2.5 – Il secondo motivo, con il quale si deduce, come evidenziato omessa, insufficiente e contraddittoria motivazione circa un fatto controverso e decisivo per il giudizio, in relazione all’art. 360 c.p.c., comma 1, n. 5, è inammissibile per violazione della disposizione contenuta nell’art. 366 bis c.p.c., applicabile, ratione temporis, nel caso scrutinato. Detta censura, per come formulata, difetta totalmente di quel momento di sintesi (omologo al quesito di diritto) che ne circoscriva puntualmente i limiti in maniera da non generare incertezze in sede di formulazione del ricorso e di valutazione della sua ammissibilità (Cass., Sez. Un., 1 ottobre 2007, n. 20603).

2.6 – Il terzo motivo è infondato.

Va richiamato il costante orientamento di questa Corte, secondo cui “In tema di diritto ad un’equa riparazione in caso di violazione del termine di durata ragionevole del processo, ai sensi della L. 24 marzo 2001, n. 89, l’indennizzo non deve essere correlato alla durata dell’intero processo, bensì solo al segmento temporale eccedente la durata ragionevole della vicenda processuale presupposta, che risulti in punto di fatto ingiustificato o irragionevole, in base a quanto stabilito dall’art. 2, comma 3, di detta legge, conformemente al principio enunciato dall’art. 111 Cost., che prevede che il giusto processo abbia comunque una durata connaturata alle sue caratteristiche concrete e peculiari, seppure contenuta entro il limite della ragionevolezza.
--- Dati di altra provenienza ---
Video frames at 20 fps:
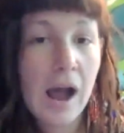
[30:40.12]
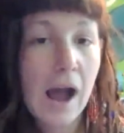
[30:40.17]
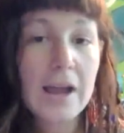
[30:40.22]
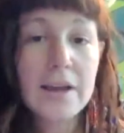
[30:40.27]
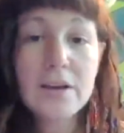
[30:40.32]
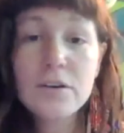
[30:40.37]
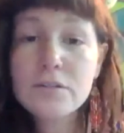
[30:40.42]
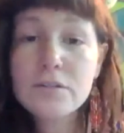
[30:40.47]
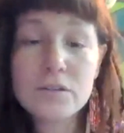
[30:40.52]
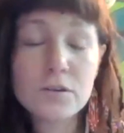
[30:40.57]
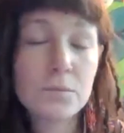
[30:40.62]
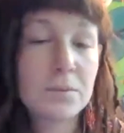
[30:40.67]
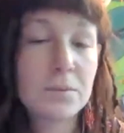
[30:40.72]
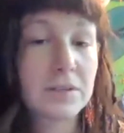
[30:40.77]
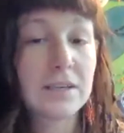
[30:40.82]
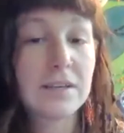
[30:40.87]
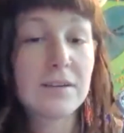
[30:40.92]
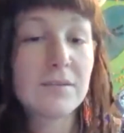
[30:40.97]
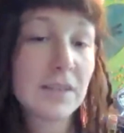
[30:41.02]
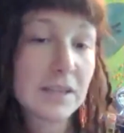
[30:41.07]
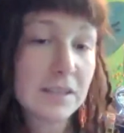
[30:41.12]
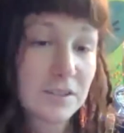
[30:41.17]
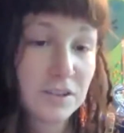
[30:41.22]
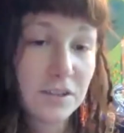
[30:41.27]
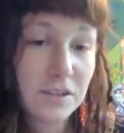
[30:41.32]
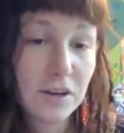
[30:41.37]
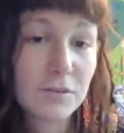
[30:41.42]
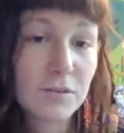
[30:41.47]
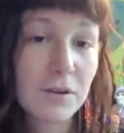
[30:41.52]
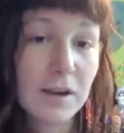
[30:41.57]
I also believe that
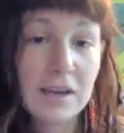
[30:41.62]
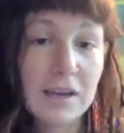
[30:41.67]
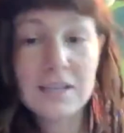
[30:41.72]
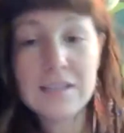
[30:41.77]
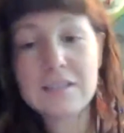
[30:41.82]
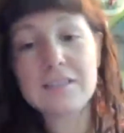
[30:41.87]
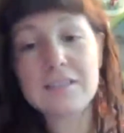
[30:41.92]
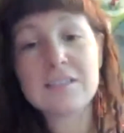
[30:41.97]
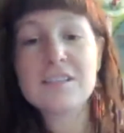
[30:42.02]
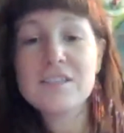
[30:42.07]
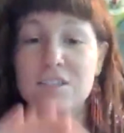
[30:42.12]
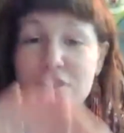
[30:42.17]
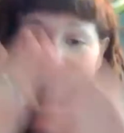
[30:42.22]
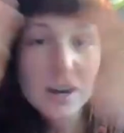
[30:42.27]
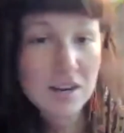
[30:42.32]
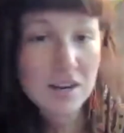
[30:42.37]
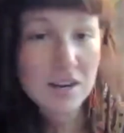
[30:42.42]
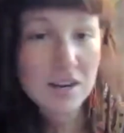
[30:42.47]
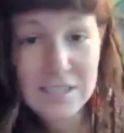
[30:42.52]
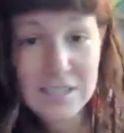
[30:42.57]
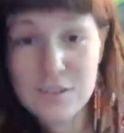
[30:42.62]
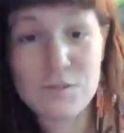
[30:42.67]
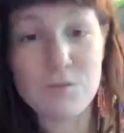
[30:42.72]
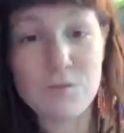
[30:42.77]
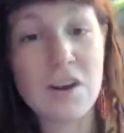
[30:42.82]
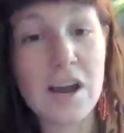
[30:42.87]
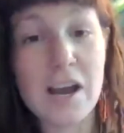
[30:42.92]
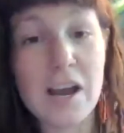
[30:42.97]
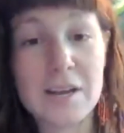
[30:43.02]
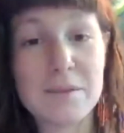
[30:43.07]
songwriting does not need to
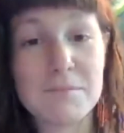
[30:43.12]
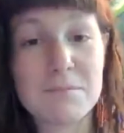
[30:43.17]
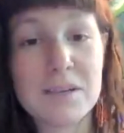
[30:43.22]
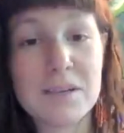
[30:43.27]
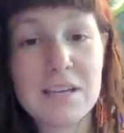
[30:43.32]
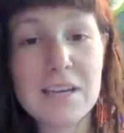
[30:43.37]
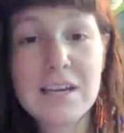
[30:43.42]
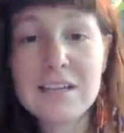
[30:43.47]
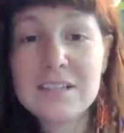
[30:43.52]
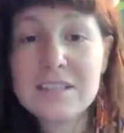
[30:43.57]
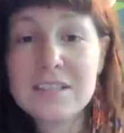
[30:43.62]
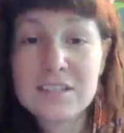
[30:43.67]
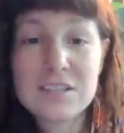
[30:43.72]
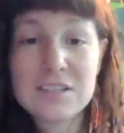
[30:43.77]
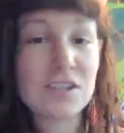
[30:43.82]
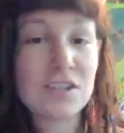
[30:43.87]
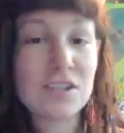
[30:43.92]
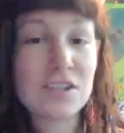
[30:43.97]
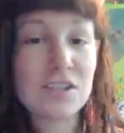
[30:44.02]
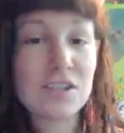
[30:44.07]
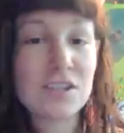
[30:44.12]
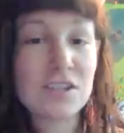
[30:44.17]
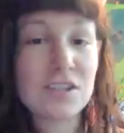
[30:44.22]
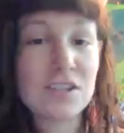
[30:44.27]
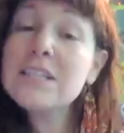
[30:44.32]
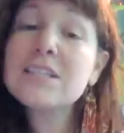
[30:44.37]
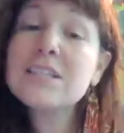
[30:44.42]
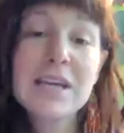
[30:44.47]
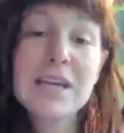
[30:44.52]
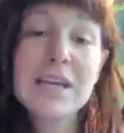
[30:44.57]
rhyme, does not need
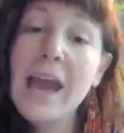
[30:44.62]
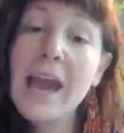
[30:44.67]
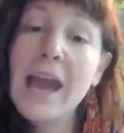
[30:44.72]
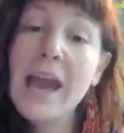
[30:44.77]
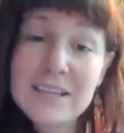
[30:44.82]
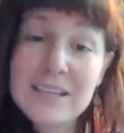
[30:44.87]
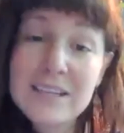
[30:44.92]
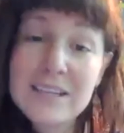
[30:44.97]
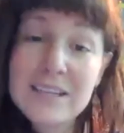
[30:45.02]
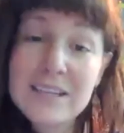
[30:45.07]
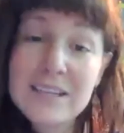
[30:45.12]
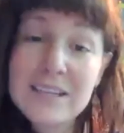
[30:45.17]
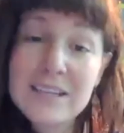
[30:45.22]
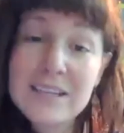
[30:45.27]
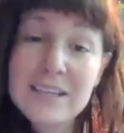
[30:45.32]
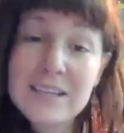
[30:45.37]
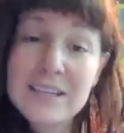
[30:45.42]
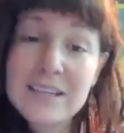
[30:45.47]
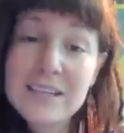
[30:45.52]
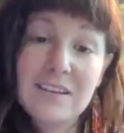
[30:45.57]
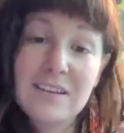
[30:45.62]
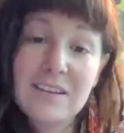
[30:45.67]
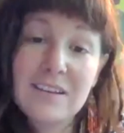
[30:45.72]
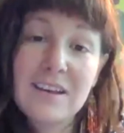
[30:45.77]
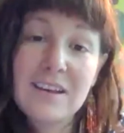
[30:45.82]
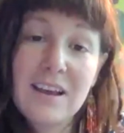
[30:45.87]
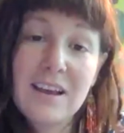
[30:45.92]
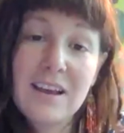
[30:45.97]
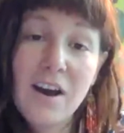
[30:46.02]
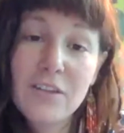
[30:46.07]
to be anything
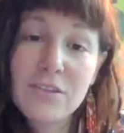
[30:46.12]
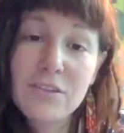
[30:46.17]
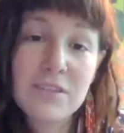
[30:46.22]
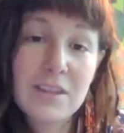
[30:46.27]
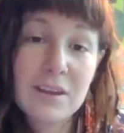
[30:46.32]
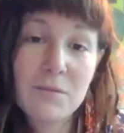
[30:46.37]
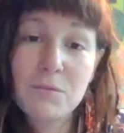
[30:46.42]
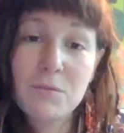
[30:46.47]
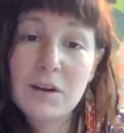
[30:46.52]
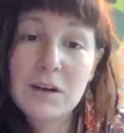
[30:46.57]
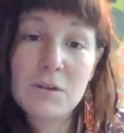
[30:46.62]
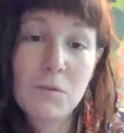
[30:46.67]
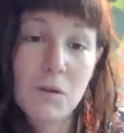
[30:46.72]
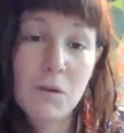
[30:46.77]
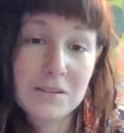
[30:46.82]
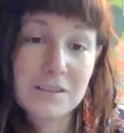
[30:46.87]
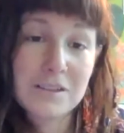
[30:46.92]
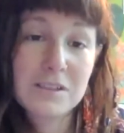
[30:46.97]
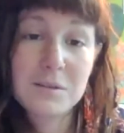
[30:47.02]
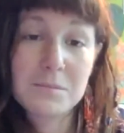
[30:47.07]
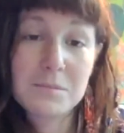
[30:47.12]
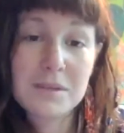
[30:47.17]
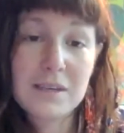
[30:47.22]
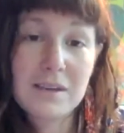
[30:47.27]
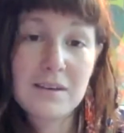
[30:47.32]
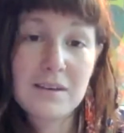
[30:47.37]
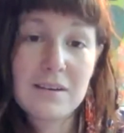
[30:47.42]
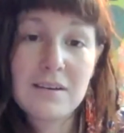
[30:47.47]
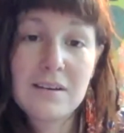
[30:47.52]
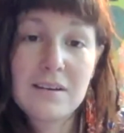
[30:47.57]
other than what it wants to
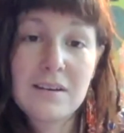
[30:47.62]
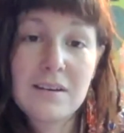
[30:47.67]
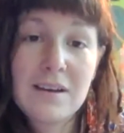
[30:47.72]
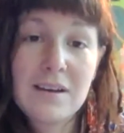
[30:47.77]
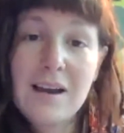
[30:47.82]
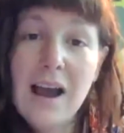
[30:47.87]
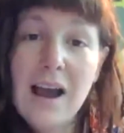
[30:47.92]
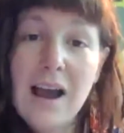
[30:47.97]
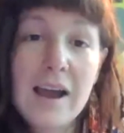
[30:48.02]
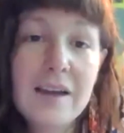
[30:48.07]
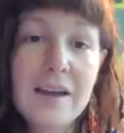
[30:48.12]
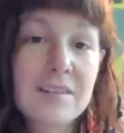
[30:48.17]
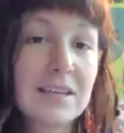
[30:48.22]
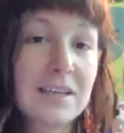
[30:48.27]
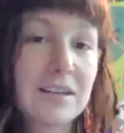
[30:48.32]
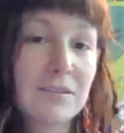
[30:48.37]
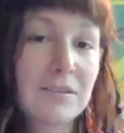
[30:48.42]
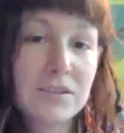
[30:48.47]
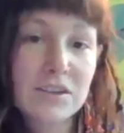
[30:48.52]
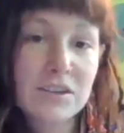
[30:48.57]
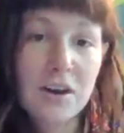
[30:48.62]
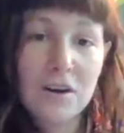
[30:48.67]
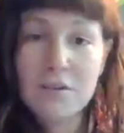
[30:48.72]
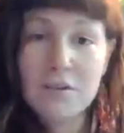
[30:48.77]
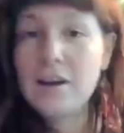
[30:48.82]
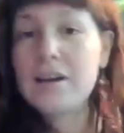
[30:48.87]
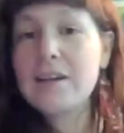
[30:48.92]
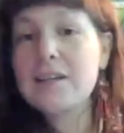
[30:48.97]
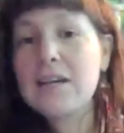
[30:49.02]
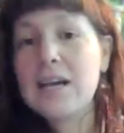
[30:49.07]
be. I think of
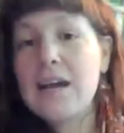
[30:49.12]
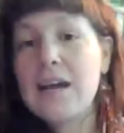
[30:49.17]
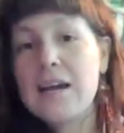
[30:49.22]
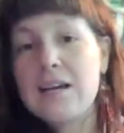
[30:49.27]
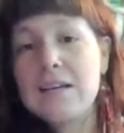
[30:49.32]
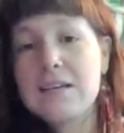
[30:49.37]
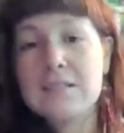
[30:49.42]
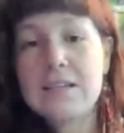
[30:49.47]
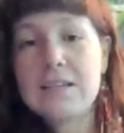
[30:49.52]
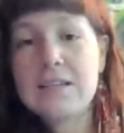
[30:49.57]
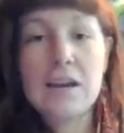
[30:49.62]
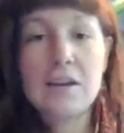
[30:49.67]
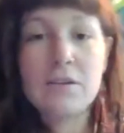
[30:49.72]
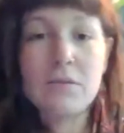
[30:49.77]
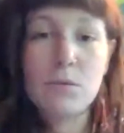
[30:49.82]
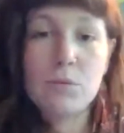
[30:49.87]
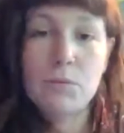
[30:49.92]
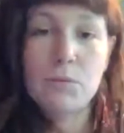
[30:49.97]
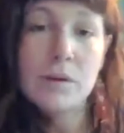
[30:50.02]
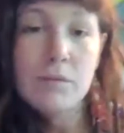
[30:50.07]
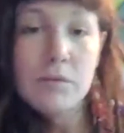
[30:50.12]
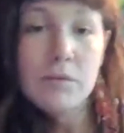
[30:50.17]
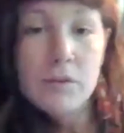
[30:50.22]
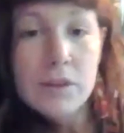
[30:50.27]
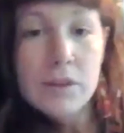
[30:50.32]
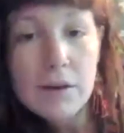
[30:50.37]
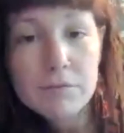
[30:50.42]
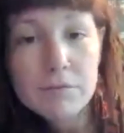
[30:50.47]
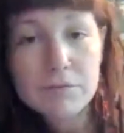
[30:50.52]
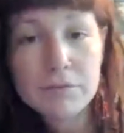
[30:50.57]
songwriting as kind of a river
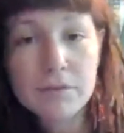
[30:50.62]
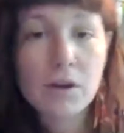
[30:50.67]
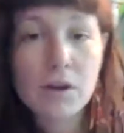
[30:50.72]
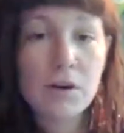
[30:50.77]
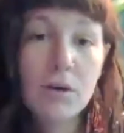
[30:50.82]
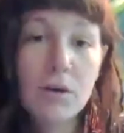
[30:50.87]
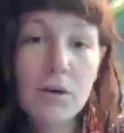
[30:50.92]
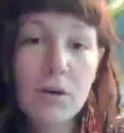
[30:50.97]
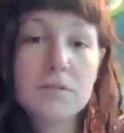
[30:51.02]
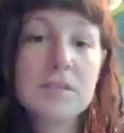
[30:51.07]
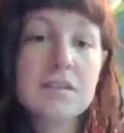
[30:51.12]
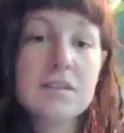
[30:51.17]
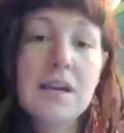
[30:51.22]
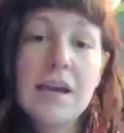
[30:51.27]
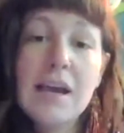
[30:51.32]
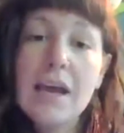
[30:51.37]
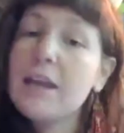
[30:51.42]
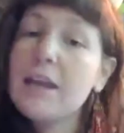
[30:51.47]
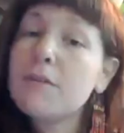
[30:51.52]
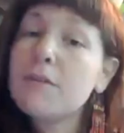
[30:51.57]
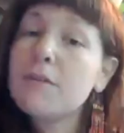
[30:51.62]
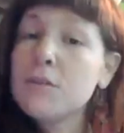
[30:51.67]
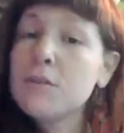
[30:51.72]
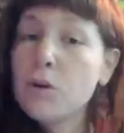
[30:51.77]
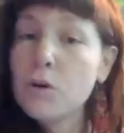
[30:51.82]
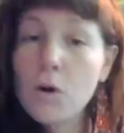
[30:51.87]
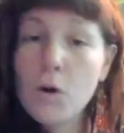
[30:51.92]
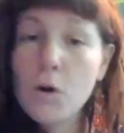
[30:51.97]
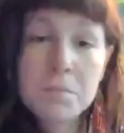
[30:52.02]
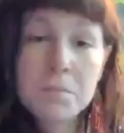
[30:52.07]
that flows, and if you're
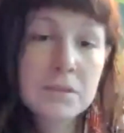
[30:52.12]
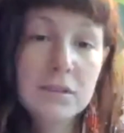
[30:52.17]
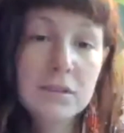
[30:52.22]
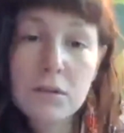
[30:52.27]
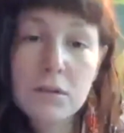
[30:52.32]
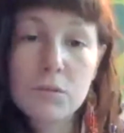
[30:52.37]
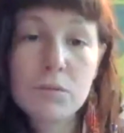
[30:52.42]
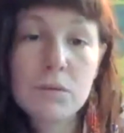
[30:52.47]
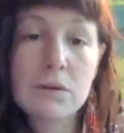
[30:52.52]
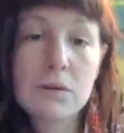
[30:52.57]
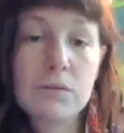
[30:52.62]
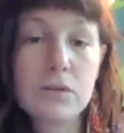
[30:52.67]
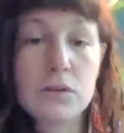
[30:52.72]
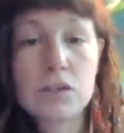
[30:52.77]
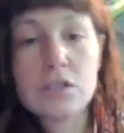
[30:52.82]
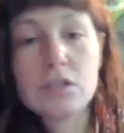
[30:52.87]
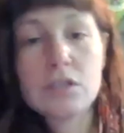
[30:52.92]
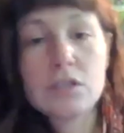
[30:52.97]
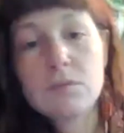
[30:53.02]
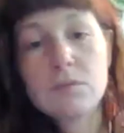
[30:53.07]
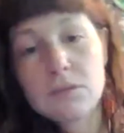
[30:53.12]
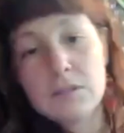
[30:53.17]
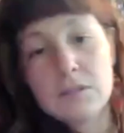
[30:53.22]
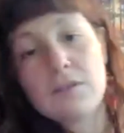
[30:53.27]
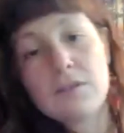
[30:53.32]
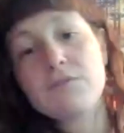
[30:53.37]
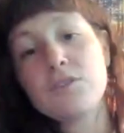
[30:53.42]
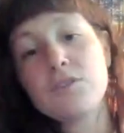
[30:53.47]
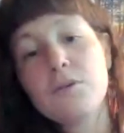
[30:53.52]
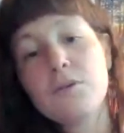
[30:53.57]
open to the river, she will
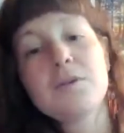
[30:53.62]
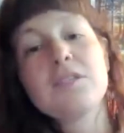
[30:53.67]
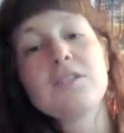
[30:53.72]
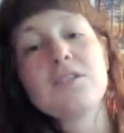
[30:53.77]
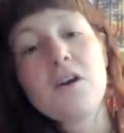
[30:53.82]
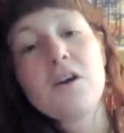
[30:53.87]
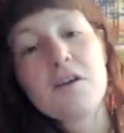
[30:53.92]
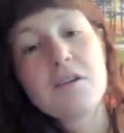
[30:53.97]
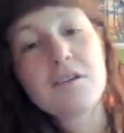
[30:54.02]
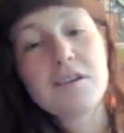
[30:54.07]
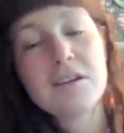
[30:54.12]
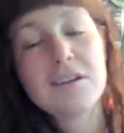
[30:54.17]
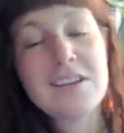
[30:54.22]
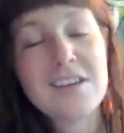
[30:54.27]
gift you a song.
Questo parametro di calcolo, che non tiene conto del periodo di durata ordinario e ragionevole, non esclude la complessiva attitudine della L. n. 89 del 2001, a garantire un serio ristoro per la lesione del diritto in questione, come riconosciuto dalla stessa Corte europea nella sentenza 27 marzo 2003, resa sul ricorso n. 36813/97, e non si pone, quindi, in contrasto con l’art. 6, par. 1, della Convezione europea dei diritti dell’uomo” (Sez. 1^, Ordinanza n. 3716 del 14/02/2008; 13 gennaio 2011, n. 727).

2.5 – Al rigetto del ricorso consegue la condanna del ricorrente al pagamento delle spese processuali, liquidate come in dispositivo.

P.Q.M.

La Corte rigetta il ricorso e condanna il ricorrente al pagamento delle spese del presente giudizio di legittimità, liquidate in Euro 1000,00, oltre spese prenotate a debito.

Così deciso in Roma, nella Camera di consiglio della Sezione Prima Civile, il 2 febbraio 2011.